■ About this exercise
I'd like the entries repeated exactly, pictures omitted.

Dataset records section start

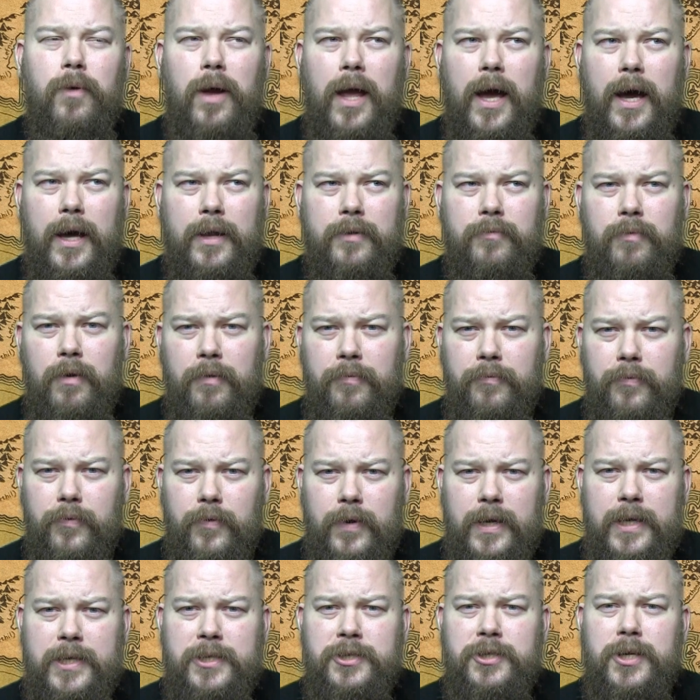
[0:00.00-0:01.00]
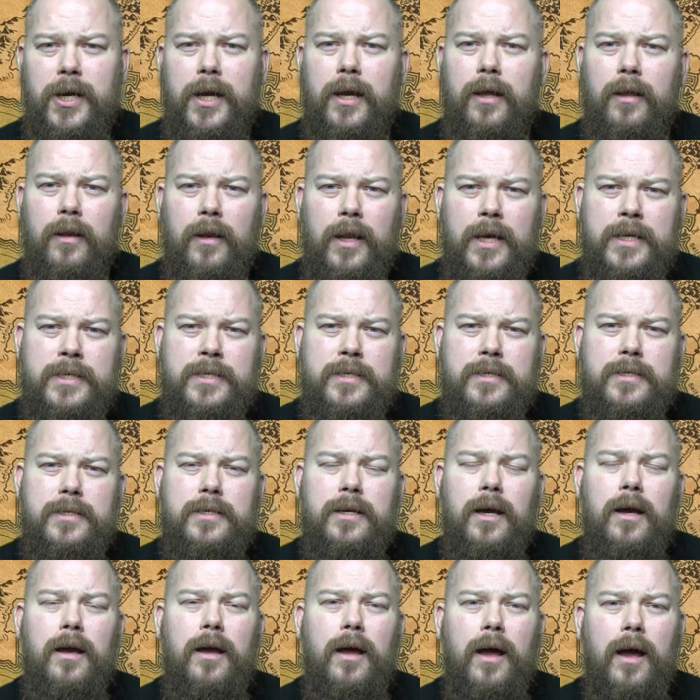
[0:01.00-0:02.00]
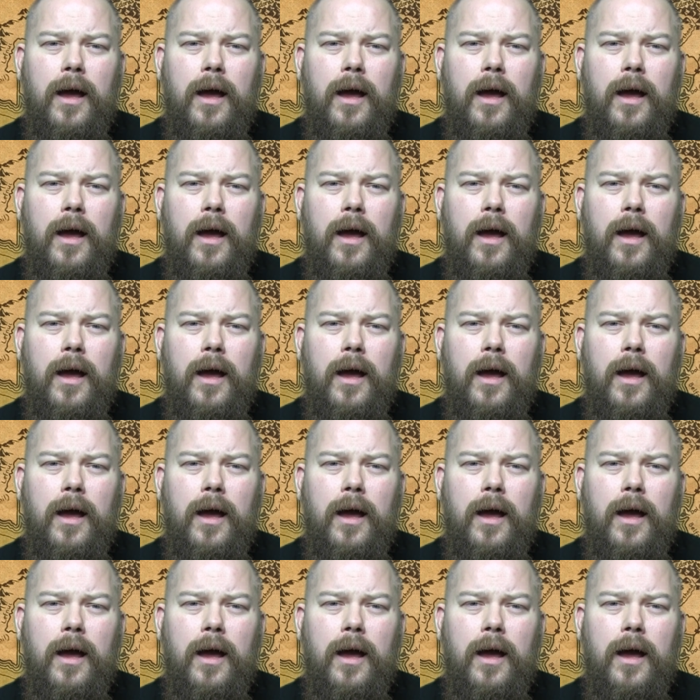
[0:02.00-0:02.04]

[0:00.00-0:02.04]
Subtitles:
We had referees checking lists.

Dataset records section end

■ Answer section
[0:00.00-0:01.00]
[0:01.00-0:02.00]
[0:02.00-0:02.04]

[0:00.00-0:02.04]
Subtitles:
We had referees checking lists.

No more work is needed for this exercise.